Она взяла третье письмо — от бумаги пахло жасмином. Дина, вглядевшись в незнакомые буквы, вздохнула: "Английский. Если мы в Америку поедем, надо будет выучить. Кузина Эстер знает ладино, она написала, и муж ее — тоже, но все равно — на улице-то надо говорить".

Дина нашла приписку с переводом и улыбнулась: "Милая кузина Дина, меня зовут Марта Холланд, урожденная де Лу. Джо, вам должно быть, обо мне рассказывала. Посылаю вам копию родословного древа нашей семьи, ваша дочка там уже есть. Не забывайте мне писать, пожалуйста, с известиями от вас и от семьи Судаковых. С искренним уважением, Марта".
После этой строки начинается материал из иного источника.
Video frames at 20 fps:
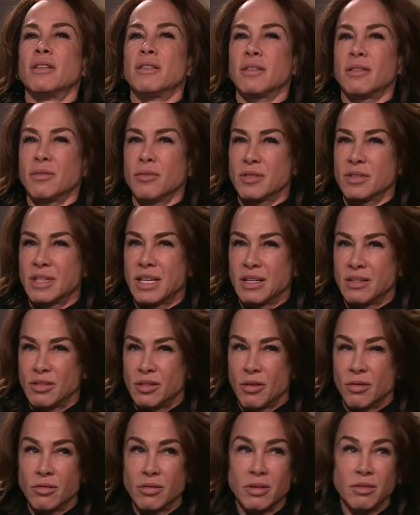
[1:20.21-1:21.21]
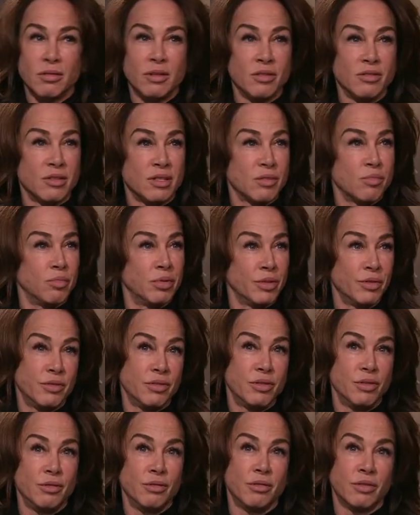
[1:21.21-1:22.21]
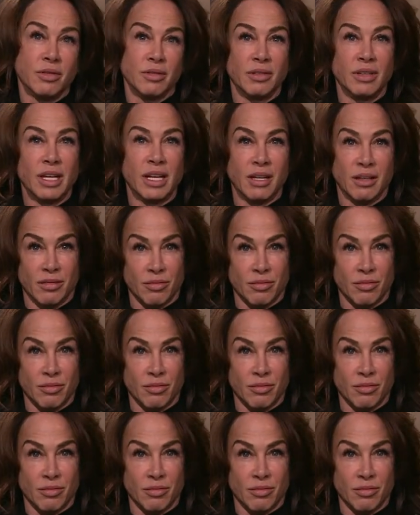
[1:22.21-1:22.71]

Those that don't, you can just Bluetooth and get itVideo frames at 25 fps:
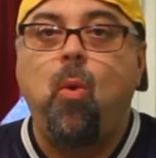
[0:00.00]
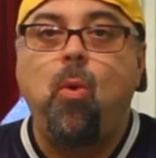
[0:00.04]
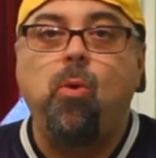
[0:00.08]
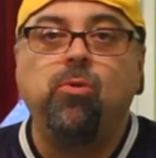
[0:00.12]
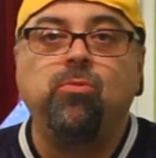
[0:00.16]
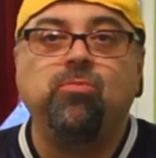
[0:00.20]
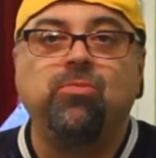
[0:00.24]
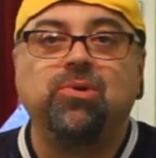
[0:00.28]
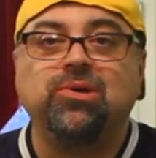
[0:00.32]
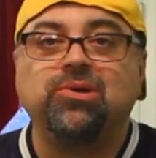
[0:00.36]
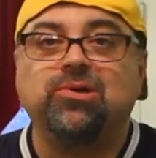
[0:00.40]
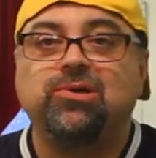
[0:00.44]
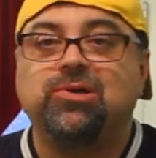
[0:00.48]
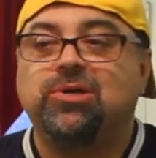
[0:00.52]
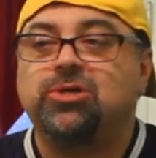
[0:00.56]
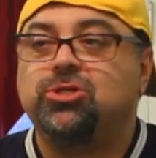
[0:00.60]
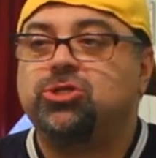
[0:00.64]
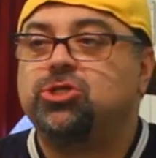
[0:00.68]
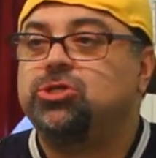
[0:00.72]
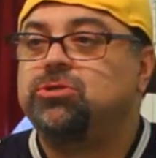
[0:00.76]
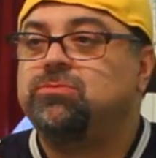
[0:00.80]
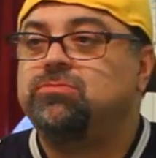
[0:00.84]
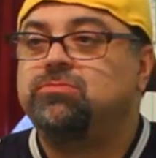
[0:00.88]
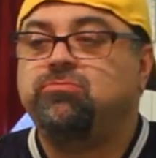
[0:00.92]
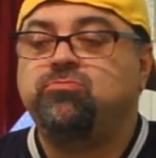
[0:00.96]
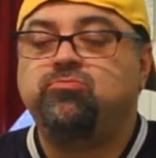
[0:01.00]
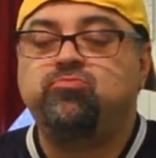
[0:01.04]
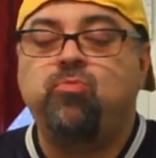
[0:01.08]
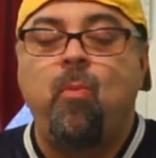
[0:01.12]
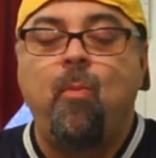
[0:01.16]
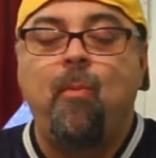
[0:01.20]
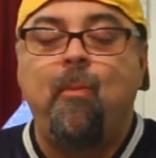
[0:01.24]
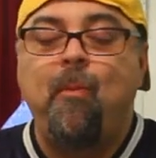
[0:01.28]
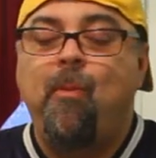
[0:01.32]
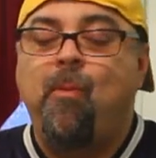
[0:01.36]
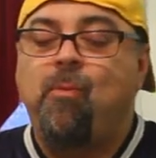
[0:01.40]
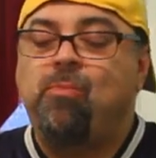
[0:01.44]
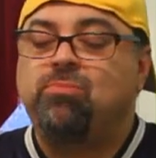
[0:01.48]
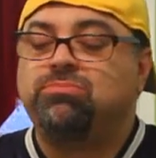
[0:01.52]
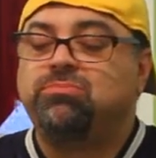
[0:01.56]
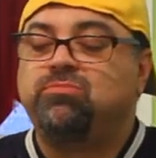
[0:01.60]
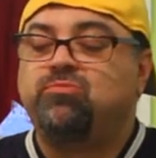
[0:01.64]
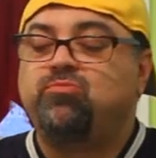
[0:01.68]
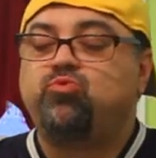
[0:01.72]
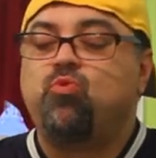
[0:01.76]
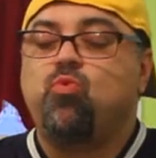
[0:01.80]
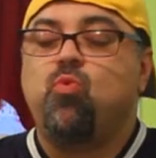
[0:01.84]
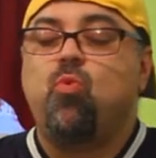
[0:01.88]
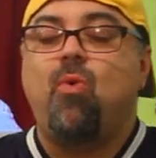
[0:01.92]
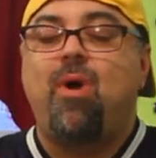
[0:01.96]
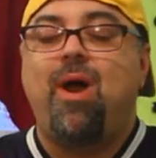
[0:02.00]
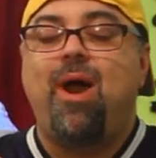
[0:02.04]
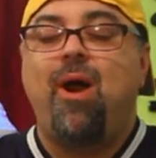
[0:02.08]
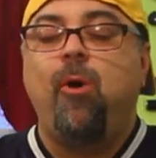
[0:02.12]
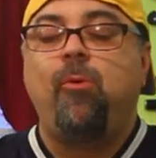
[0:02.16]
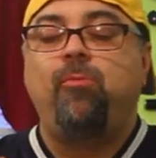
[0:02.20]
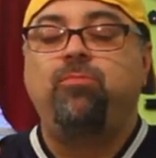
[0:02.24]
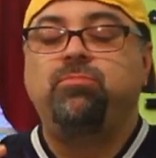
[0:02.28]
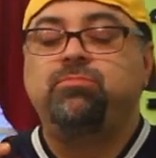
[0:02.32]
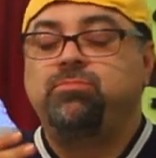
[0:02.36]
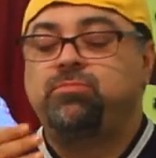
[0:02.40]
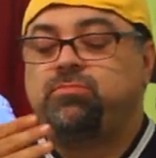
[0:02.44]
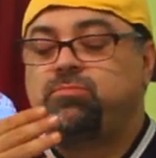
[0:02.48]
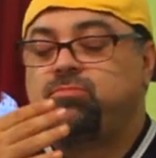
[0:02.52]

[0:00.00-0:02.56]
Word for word: Oh my gosh. Wow.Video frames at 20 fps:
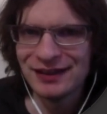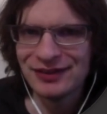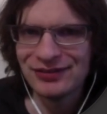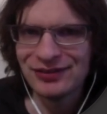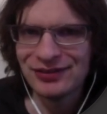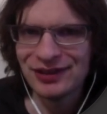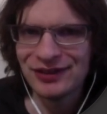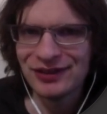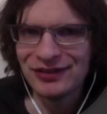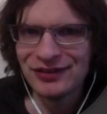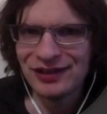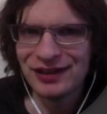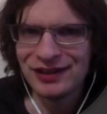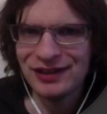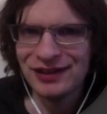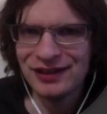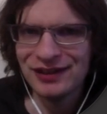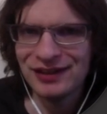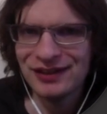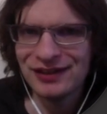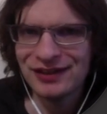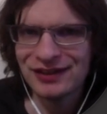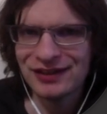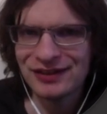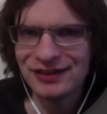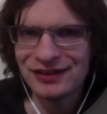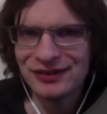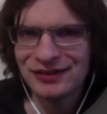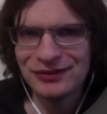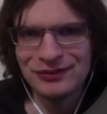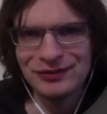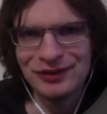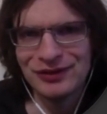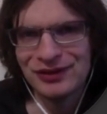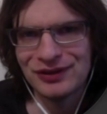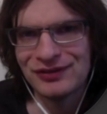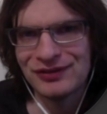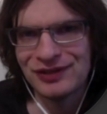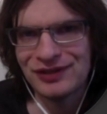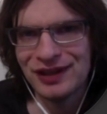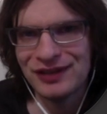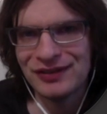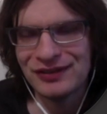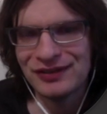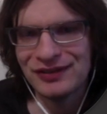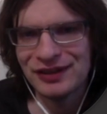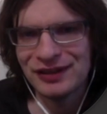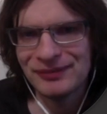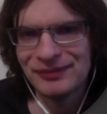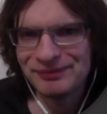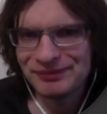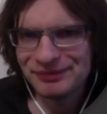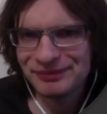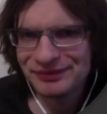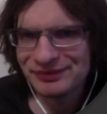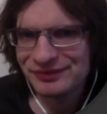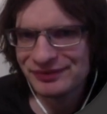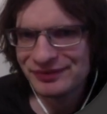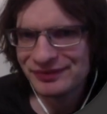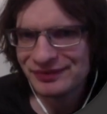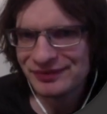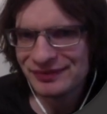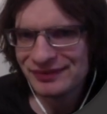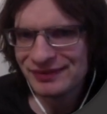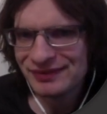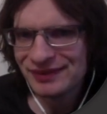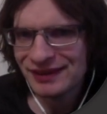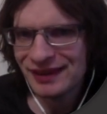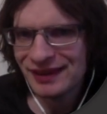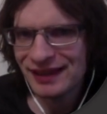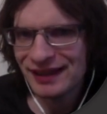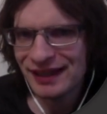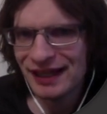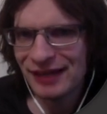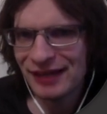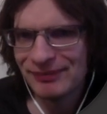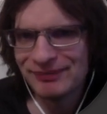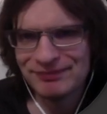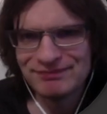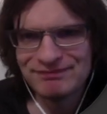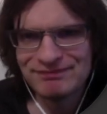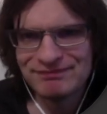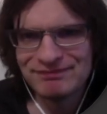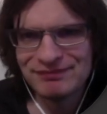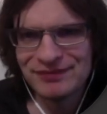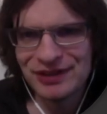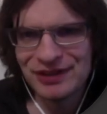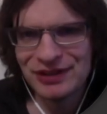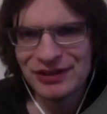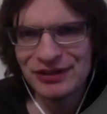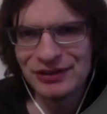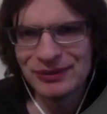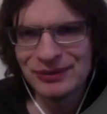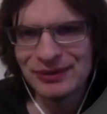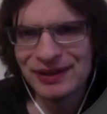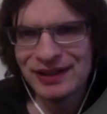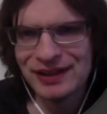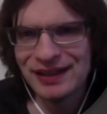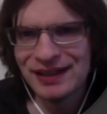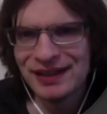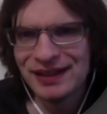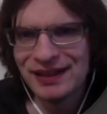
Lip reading: If I say here, we've got an Advantis now. Cool.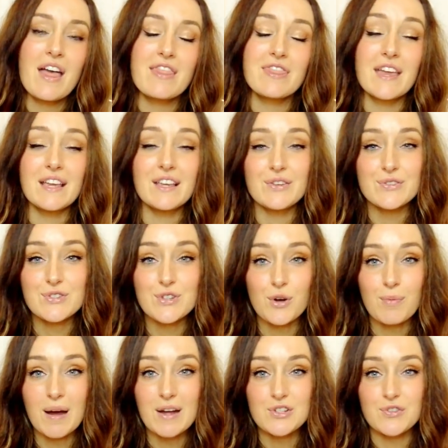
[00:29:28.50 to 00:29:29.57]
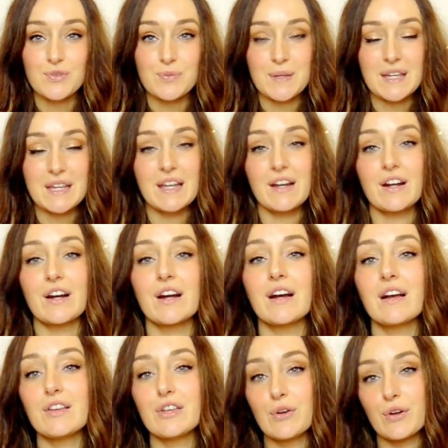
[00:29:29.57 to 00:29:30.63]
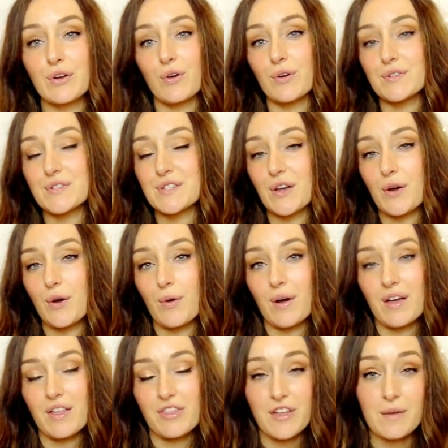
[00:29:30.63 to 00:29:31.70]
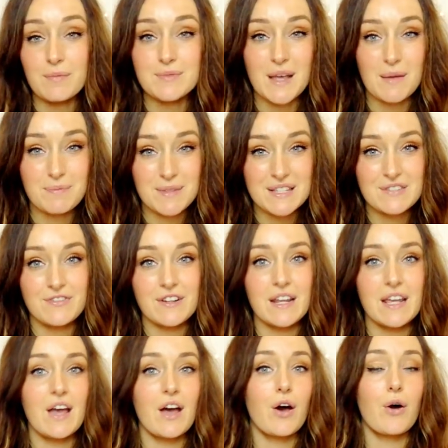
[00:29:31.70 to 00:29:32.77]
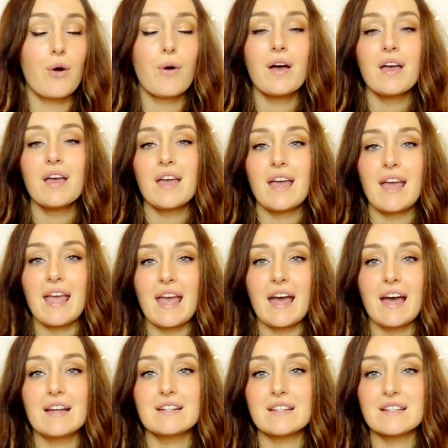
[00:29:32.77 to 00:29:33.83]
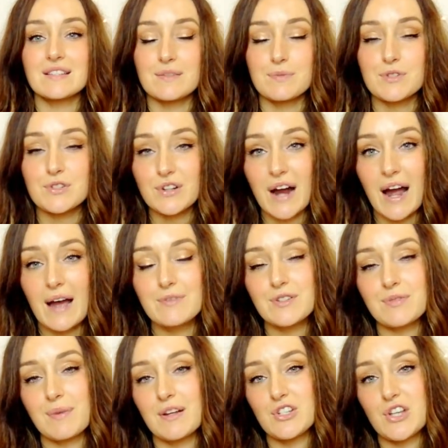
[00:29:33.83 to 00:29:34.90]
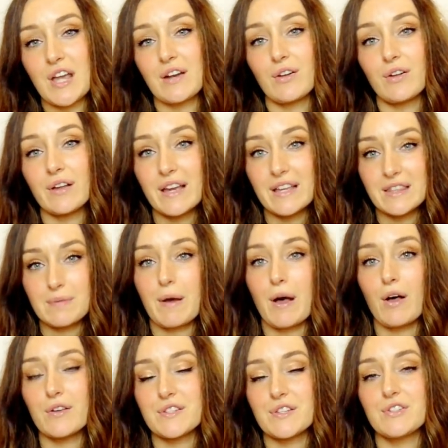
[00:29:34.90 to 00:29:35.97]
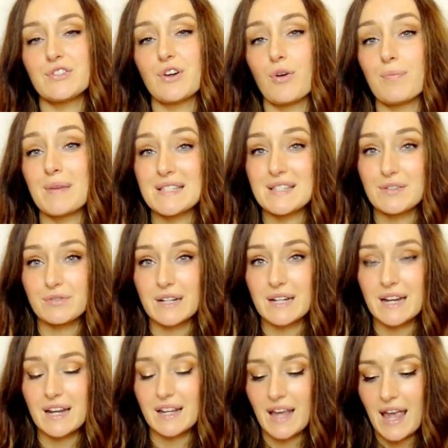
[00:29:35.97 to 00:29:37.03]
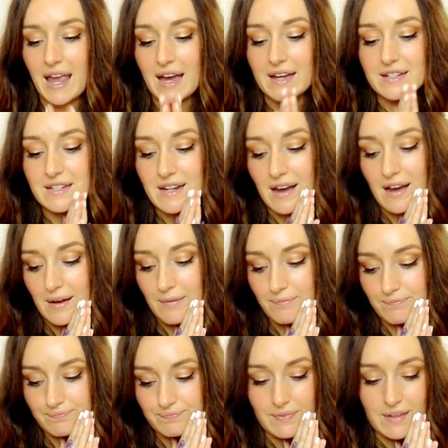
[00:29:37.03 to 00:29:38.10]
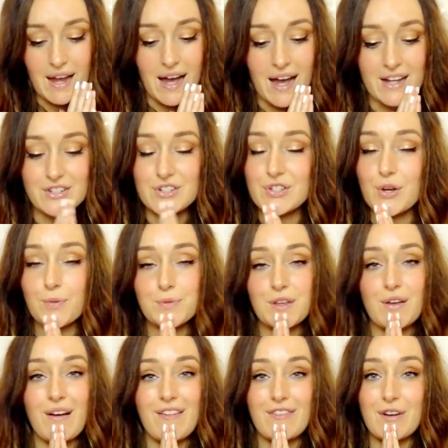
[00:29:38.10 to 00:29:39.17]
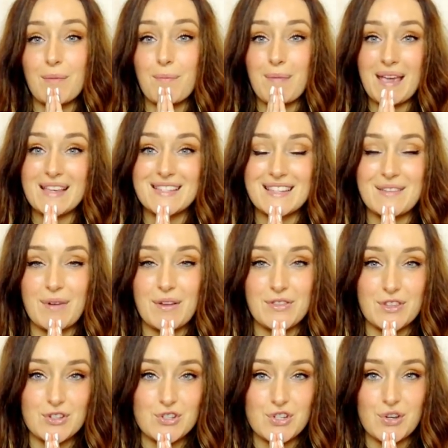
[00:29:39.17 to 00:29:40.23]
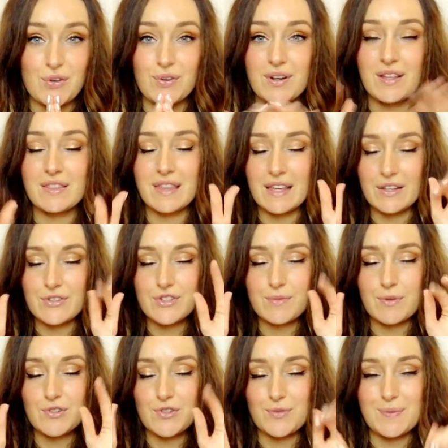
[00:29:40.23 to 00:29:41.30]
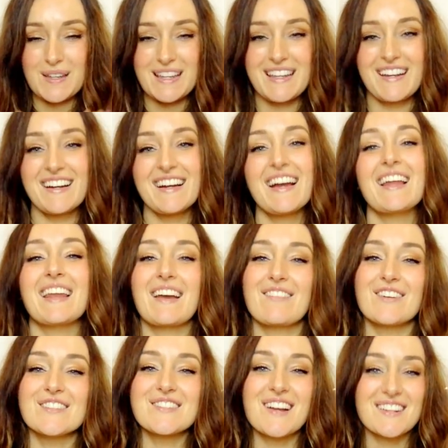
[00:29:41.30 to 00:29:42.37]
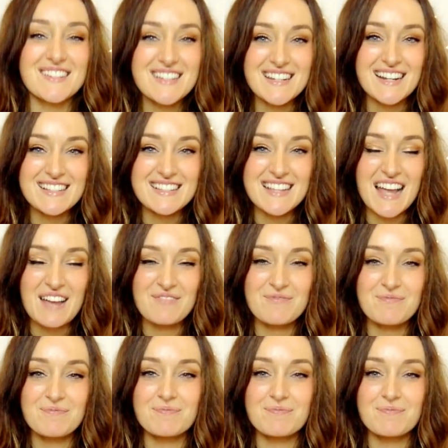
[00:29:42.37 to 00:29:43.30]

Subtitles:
thank you so much for being here. You can also thumbs up this video and subscribe to my channel. Hit the bell so you don't miss a reading. And yeah, I just hope that you have an amazing month in June. Thank you so much for being here, and I will talk to you next time.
Дина закрыла шкатулку и посмотрела на родословное древо, что висело в раме орехового дерева на стене. "Как много, — зачарованно вздохнула она, — а вот и брат рава Судакова, что сюда приезжал. Теодор. Вот кузен Меир…, - она водила пальцем по бумаге и вдруг услышала сзади звонкий голос: "А где тут я, мама?"

Женщина рассмеялась и подхватила дочь на руки. "Вот, посмотри". Рахели внимательно разглядывала рисунок. Дина горько подумала: "Евы сын — так и пропал, бедный. Аарон мне сказал — крестили его, а потом священники мальчика забрали. Он же и не знает о том, что он еврей, несчастное дитя. Аарон — хоть и жил далеко, но мать ему все рассказала, и языку святому научила. А этот…, - Дина вздохнула. Дочь потребовала: "Покажи, кто, где живет, мама!"

— Только никому не рассказывай, — как всегда, предупредила Дина. Муж купил атлас у какого-то араба-старьевщика. Том держали в запертом ящике комода — не след кому-то было видеть, что в доме, есть светская книга.